Why this matters
Clear, consistent dataset documentation lets teams discover, trust, and safely use data. As a Data Architect, you set the standards that keep metadata consistent across teams and tooling. This reduces rework, prevents misuse (especially with PII), and enables reliable lineage across pipelines.
- Real tasks you will face:
- Define a documentation template required for every curated dataset.
- Review dataset docs for completeness before promoting to production.
- Align schema fields with business definitions to avoid conflicting metrics.
- Capture lineage and data quality checks for audits and incident response.
Concept explained simply
Dataset documentation standards are your agreed rules for what every dataset must describe: what it is, who owns it, where it comes from, how fresh it is, how to use it, and what can go wrong.

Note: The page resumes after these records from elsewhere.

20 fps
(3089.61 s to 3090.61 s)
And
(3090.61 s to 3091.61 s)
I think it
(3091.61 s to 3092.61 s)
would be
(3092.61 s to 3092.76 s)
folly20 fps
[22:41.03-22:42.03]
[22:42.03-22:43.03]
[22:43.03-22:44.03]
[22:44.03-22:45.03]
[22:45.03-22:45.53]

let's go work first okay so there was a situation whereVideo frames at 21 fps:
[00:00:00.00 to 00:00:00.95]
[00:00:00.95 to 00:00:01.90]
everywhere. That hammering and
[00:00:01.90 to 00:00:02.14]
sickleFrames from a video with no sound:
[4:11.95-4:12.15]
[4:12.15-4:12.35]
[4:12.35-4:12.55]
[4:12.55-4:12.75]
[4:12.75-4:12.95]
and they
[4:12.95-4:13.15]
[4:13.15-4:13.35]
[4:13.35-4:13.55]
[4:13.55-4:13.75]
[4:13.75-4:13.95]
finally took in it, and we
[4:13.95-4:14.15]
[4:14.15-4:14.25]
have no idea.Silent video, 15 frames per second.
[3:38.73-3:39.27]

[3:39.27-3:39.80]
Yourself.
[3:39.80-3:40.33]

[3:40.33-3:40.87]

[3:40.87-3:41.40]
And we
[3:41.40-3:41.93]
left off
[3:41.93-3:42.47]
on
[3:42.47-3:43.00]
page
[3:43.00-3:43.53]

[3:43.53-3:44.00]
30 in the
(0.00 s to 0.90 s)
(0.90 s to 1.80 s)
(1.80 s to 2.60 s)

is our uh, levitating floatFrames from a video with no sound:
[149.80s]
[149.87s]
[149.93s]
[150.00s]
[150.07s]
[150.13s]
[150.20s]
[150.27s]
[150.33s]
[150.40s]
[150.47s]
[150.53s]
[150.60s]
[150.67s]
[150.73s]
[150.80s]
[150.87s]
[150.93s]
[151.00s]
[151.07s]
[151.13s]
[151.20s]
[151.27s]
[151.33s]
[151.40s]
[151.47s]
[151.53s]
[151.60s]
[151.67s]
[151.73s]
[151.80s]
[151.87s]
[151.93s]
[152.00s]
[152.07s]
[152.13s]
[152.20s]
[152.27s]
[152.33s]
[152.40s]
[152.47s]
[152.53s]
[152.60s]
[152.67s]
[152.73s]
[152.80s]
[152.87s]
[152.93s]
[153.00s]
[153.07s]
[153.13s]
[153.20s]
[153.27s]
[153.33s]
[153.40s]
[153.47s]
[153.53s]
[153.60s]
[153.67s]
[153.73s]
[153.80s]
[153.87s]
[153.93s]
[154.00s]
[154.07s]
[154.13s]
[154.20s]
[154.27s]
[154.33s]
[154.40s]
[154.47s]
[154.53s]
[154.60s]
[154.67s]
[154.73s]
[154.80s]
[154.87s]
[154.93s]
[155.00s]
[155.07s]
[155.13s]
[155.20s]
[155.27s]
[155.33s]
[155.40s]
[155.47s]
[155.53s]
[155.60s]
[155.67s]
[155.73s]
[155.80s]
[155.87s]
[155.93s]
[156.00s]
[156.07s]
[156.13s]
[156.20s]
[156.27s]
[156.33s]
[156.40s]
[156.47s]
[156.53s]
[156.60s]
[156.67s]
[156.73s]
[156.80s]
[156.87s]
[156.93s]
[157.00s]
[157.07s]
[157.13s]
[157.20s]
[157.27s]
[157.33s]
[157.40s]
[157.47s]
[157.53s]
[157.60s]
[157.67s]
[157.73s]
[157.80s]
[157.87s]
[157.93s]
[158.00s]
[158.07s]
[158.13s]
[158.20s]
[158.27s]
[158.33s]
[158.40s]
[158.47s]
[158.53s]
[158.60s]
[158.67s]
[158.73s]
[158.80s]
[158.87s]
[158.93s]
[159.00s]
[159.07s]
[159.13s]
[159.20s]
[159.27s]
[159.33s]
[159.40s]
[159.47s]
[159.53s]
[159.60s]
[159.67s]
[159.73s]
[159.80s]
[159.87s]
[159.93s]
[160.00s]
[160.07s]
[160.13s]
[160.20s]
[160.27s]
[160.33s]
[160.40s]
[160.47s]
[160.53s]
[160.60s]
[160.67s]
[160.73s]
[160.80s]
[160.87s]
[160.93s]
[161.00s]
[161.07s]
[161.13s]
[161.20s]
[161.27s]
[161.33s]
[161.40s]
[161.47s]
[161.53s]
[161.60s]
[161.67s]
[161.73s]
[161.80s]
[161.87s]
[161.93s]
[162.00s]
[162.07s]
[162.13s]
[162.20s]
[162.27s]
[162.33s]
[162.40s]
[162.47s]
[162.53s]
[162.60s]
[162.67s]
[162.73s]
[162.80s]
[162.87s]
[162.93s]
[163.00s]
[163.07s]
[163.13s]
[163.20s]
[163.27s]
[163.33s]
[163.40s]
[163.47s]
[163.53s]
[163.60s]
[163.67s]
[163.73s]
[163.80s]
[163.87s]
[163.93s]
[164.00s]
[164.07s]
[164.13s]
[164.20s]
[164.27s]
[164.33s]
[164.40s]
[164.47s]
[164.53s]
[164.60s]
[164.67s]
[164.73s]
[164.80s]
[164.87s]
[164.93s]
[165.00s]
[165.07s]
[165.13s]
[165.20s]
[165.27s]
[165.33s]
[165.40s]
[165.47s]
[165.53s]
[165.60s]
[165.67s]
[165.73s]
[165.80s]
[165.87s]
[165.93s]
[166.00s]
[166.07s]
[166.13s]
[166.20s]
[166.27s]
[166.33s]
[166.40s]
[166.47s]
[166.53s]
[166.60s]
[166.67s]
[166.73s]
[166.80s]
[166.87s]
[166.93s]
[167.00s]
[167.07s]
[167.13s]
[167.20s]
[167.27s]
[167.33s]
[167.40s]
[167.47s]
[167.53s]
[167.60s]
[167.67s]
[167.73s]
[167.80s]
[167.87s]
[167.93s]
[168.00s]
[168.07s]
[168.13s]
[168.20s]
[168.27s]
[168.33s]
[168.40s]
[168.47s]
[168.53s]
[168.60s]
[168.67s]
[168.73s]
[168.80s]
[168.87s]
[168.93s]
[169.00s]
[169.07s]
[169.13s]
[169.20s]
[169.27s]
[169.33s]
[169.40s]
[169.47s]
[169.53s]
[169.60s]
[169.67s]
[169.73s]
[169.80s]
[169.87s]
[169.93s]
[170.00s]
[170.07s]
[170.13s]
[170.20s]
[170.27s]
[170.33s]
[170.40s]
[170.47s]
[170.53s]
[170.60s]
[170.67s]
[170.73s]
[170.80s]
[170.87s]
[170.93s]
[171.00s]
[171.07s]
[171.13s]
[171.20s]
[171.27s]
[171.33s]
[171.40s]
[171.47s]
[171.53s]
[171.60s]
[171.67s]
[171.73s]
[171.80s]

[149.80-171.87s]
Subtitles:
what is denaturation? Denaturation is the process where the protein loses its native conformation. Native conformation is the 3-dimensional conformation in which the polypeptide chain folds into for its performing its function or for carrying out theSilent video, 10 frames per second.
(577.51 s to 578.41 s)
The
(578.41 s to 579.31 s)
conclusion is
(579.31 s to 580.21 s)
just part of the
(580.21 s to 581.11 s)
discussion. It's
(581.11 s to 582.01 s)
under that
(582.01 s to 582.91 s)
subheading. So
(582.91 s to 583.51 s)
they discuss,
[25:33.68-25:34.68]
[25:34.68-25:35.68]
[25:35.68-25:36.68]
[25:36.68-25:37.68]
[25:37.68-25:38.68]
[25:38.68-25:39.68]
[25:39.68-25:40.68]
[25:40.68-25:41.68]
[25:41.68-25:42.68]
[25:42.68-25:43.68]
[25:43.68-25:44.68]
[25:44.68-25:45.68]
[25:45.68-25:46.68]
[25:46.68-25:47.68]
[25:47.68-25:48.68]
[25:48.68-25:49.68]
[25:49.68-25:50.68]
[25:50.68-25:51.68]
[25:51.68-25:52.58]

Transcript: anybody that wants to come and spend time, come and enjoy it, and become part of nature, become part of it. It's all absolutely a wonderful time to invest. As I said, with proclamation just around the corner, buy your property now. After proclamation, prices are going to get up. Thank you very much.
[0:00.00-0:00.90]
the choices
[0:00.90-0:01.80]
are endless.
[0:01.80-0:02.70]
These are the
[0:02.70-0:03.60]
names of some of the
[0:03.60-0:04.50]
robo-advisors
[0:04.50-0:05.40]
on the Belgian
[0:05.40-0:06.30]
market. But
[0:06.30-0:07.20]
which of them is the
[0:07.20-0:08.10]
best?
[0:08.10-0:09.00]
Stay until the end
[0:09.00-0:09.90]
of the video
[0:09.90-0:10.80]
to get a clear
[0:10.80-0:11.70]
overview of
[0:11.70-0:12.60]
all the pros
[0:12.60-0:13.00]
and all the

Mental model: The README for data
Treat every dataset like a product with a README. A good README answers: Who owns it? What does a row represent? What fields exist and what do they mean? How recent is it? What are known pitfalls? How does it connect to other datasets?
The standard: what to document
- Identity
- Name and logical domain (e.g., marketing, finance).
- Short description (1–2 sentences).
- Owner and support contact.
- Classification: Public/Internal/Restricted; note PII/PHI if present.
- Purpose and usage
- Business questions it answers.
- Primary consumers (teams, dashboards, models).
- Example queries and do/don’t usage notes.
- Structure
- Granularity: what a row represents.
- Keys: primary key, natural keys, foreign keys.
- Partitions/clustering if applicable.
- Schema table: field, type, description, nullable, example, sensitivity.
- Operational metadata
- Freshness/SLA (e.g., daily by 06:00 UTC), typical delay, retention.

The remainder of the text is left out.